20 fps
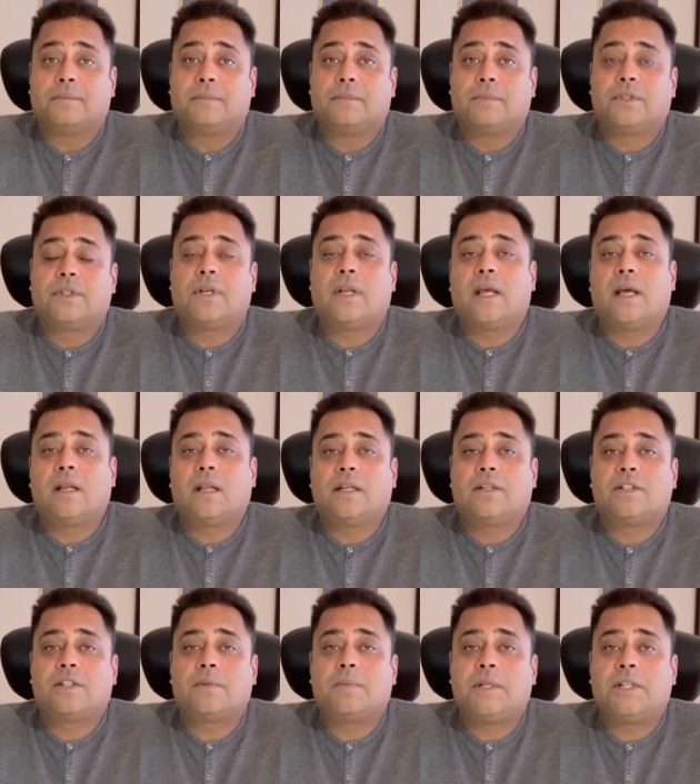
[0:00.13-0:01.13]
Today I'd like to
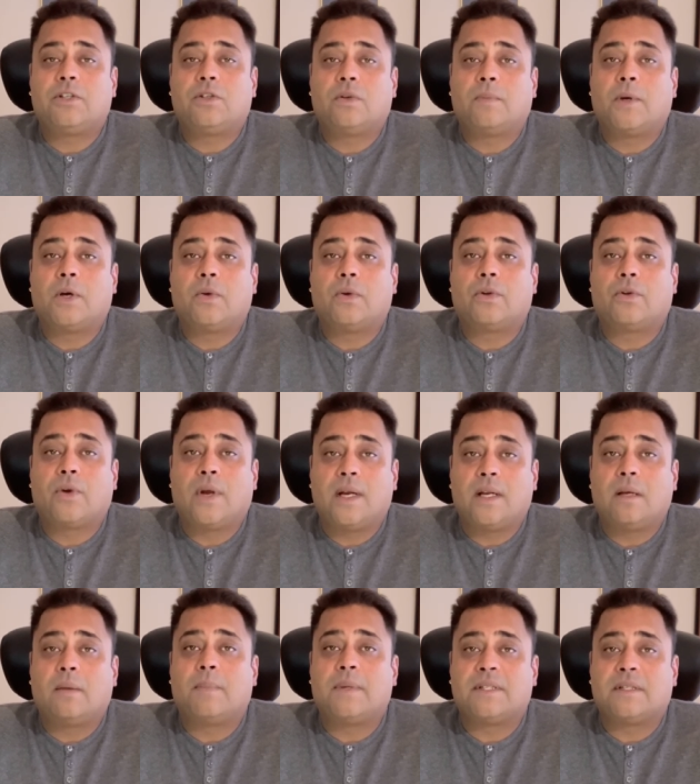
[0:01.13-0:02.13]
speak to you about creating
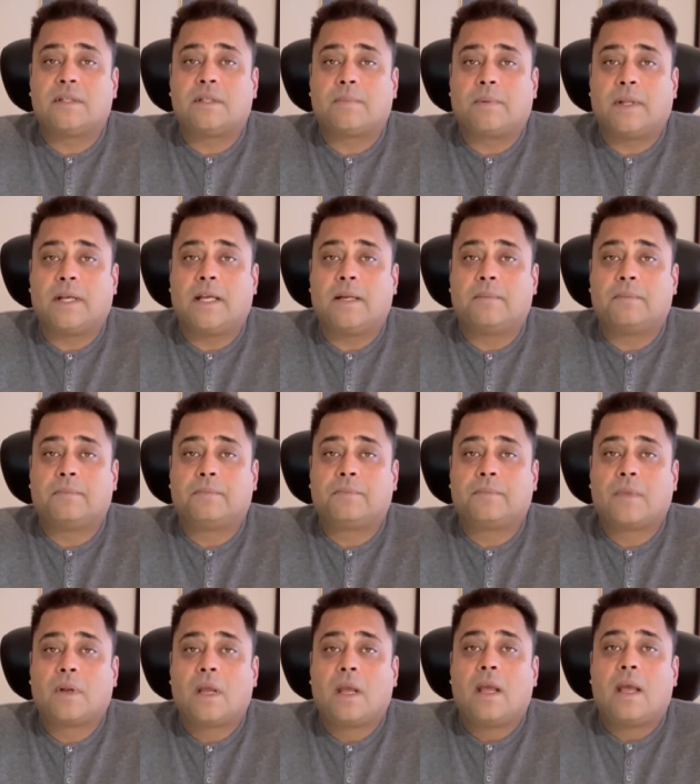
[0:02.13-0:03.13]
a business plan
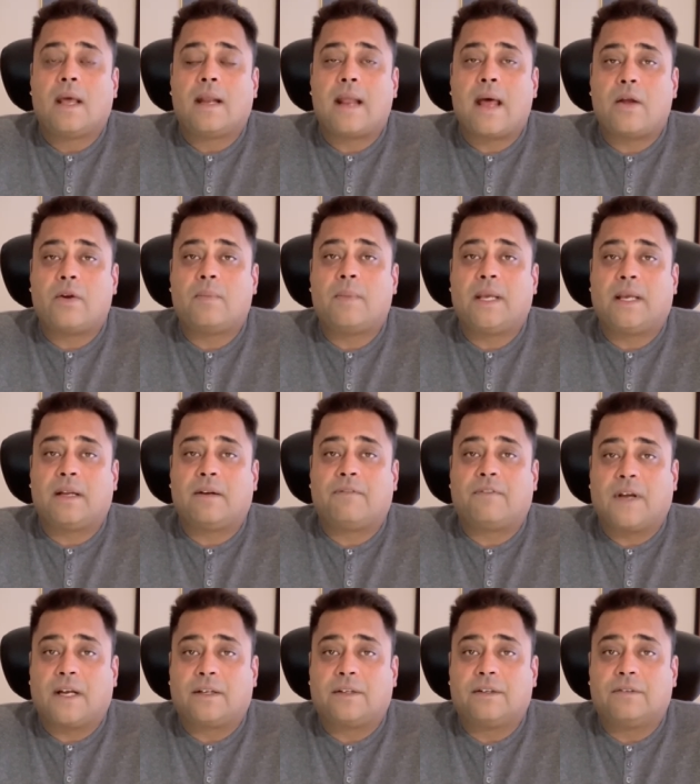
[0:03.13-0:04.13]
and how to make it
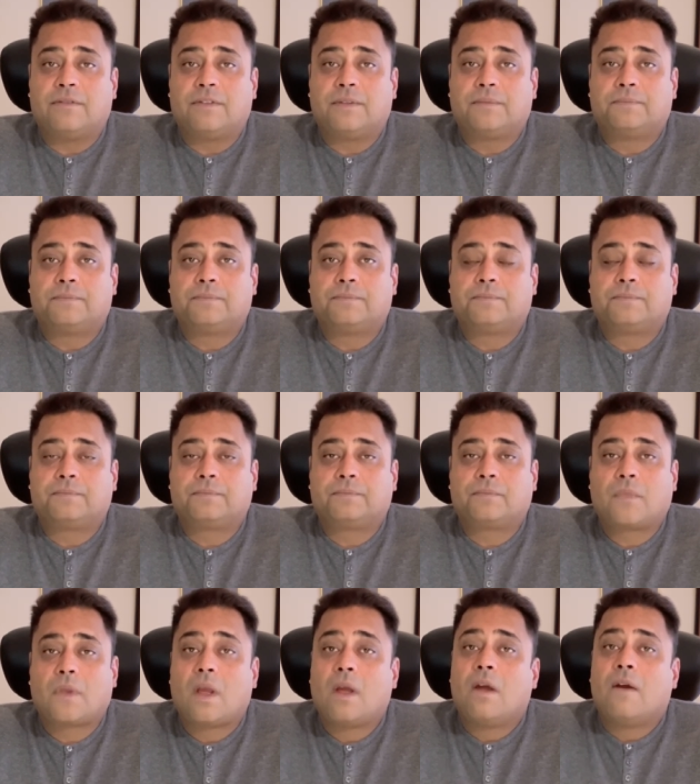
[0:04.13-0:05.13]
effective.
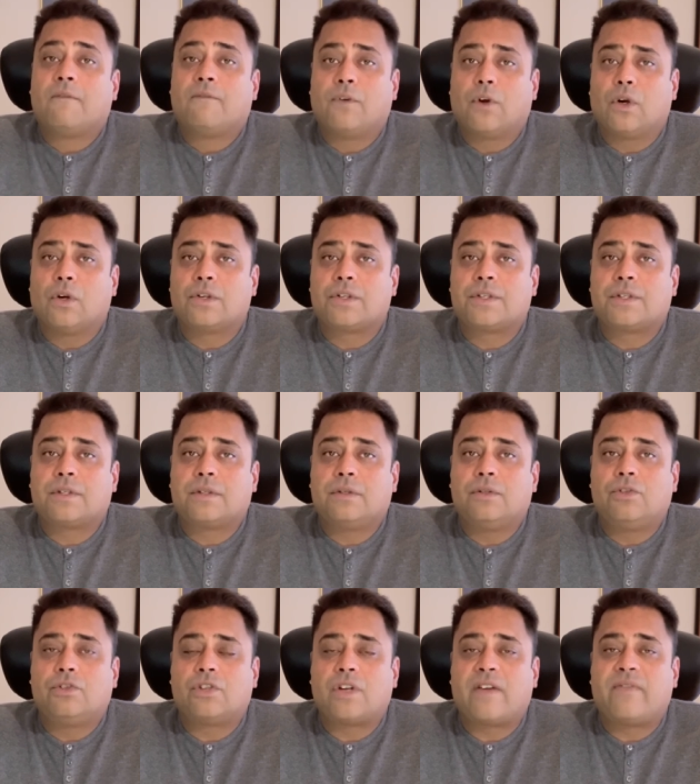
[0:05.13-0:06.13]
First,
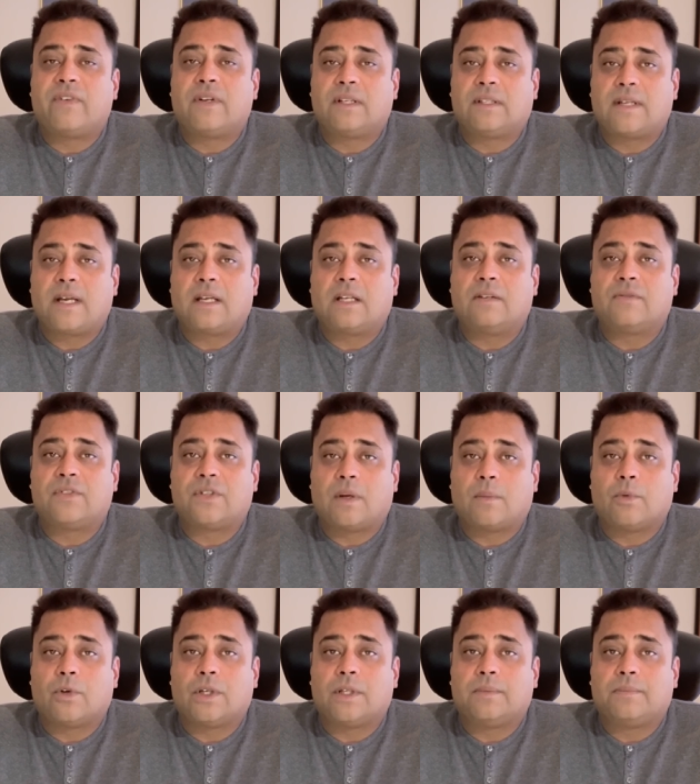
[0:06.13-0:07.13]
you should have an executive
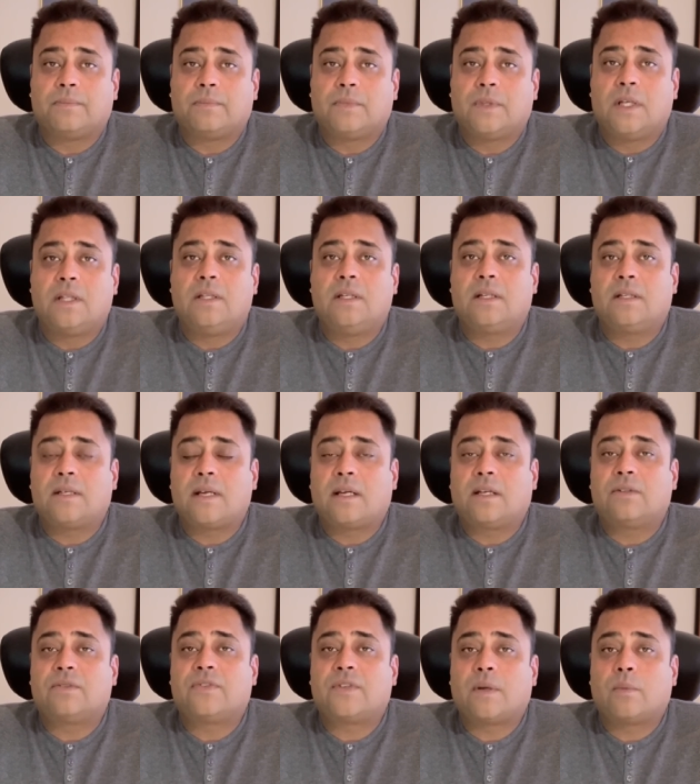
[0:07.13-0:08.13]
summary. In the
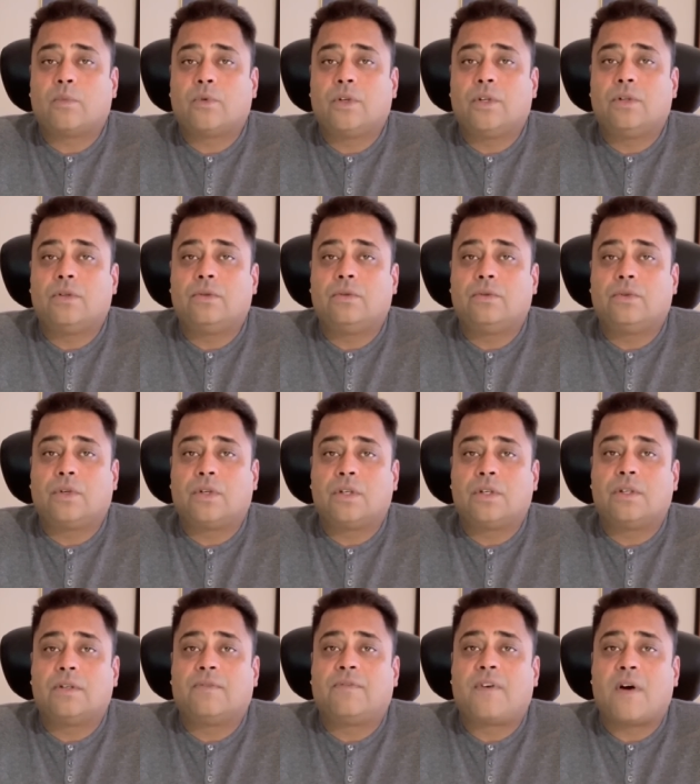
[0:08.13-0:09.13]
executive summary, you can
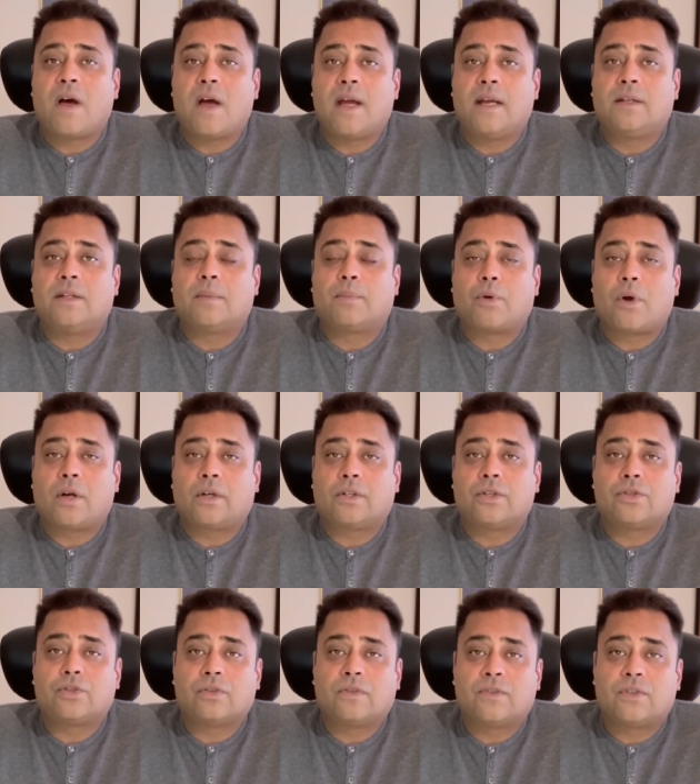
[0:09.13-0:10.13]
define the product or
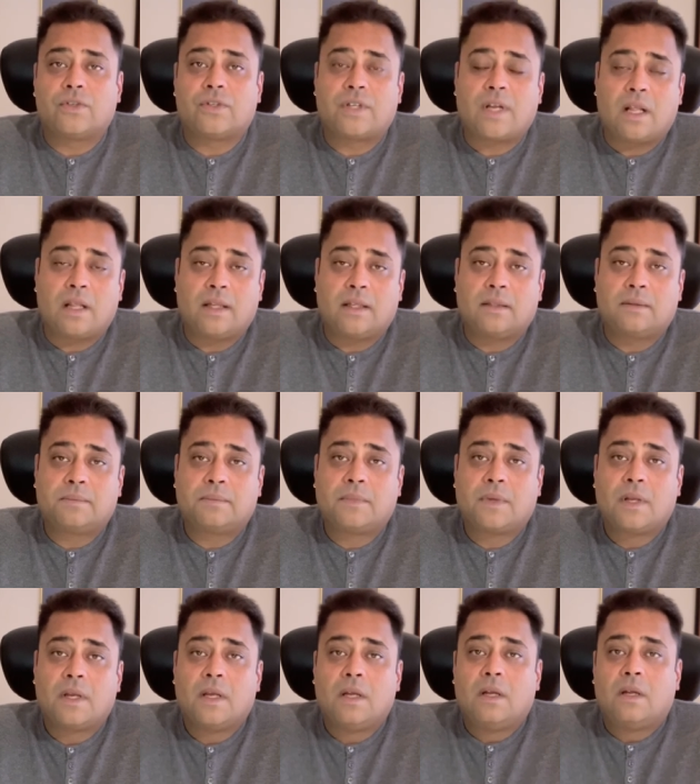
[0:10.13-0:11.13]
service you're selling,
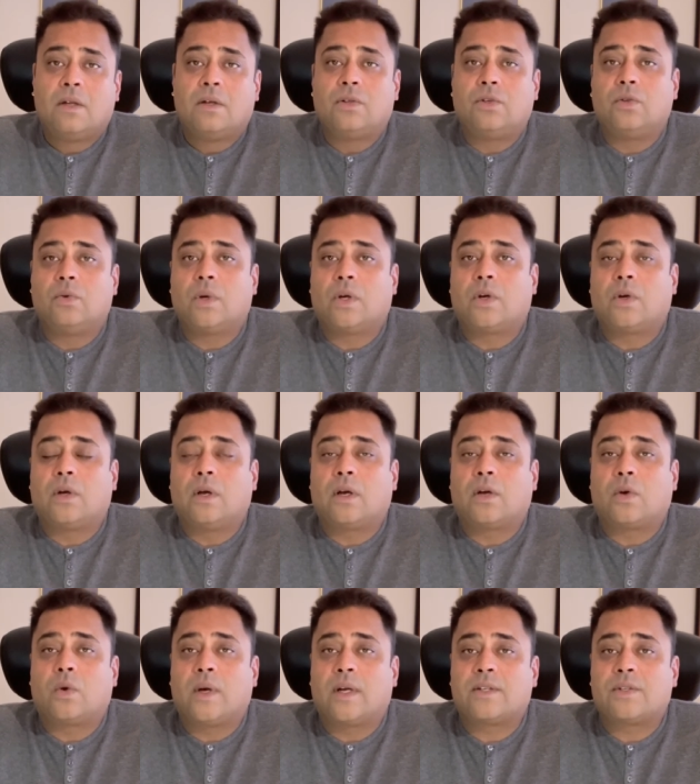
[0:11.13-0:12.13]
do a
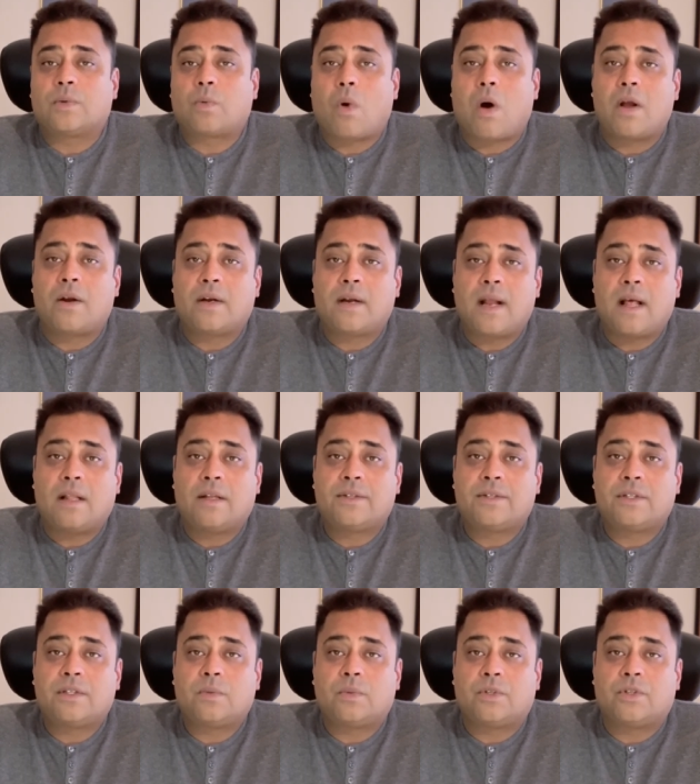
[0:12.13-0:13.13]
quick SWOT
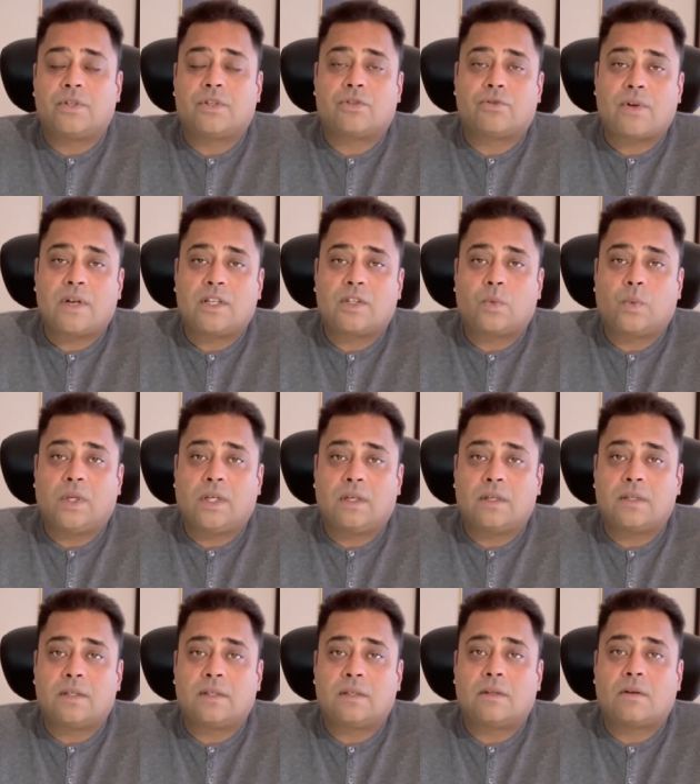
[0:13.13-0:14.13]
analysis, which is strengths,
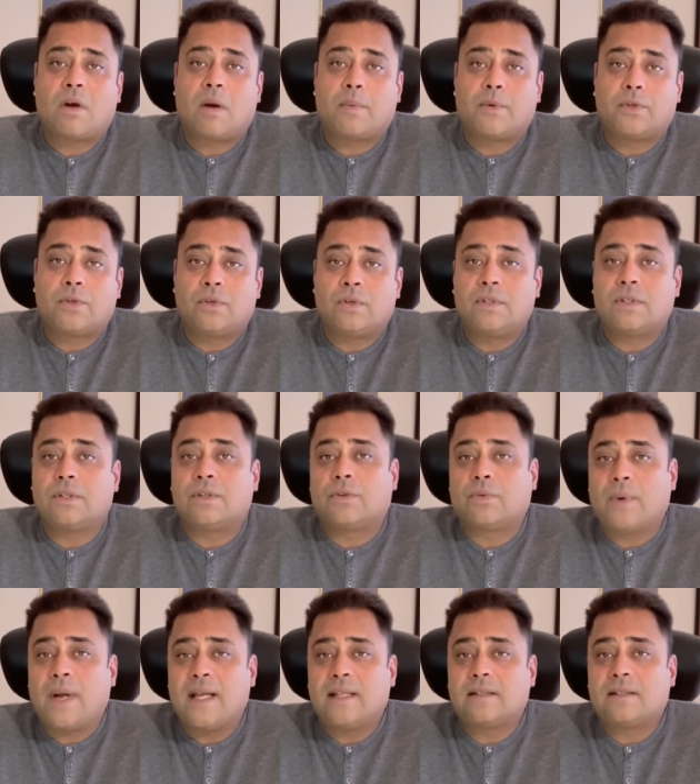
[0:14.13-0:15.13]
weaknesses, opportunities, and
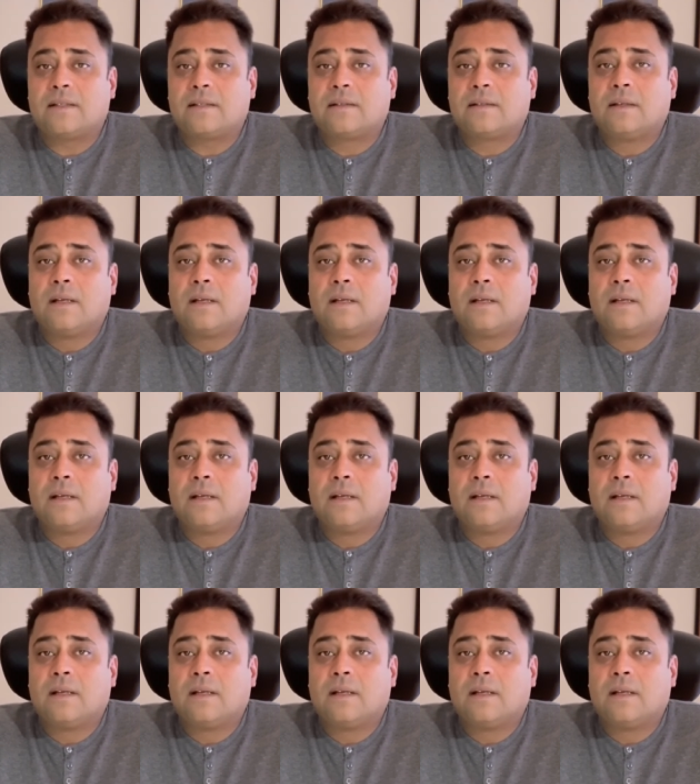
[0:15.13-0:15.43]
threats,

━━━

Please provide a faithful transcription of all the data, pictures excluded.

20 fps
[0:00.13-0:01.13]
Today I'd like to
[0:01.13-0:02.13]
speak to you about creating
[0:02.13-0:03.13]
a business plan
[0:03.13-0:04.13]
and how to make it
[0:04.13-0:05.13]
effective.
[0:05.13-0:06.13]
First,
[0:06.13-0:07.13]
you should have an executive
[0:07.13-0:08.13]
summary. In the
[0:08.13-0:09.13]
executive summary, you can
[0:09.13-0:10.13]
define the product or
[0:10.13-0:11.13]
service you're selling,
[0:11.13-0:12.13]
do a
[0:12.13-0:13.13]
quick SWOT
[0:13.13-0:14.13]
analysis, which is strengths,
[0:14.13-0:15.13]
weaknesses, opportunities, and
[0:15.13-0:15.43]
threats,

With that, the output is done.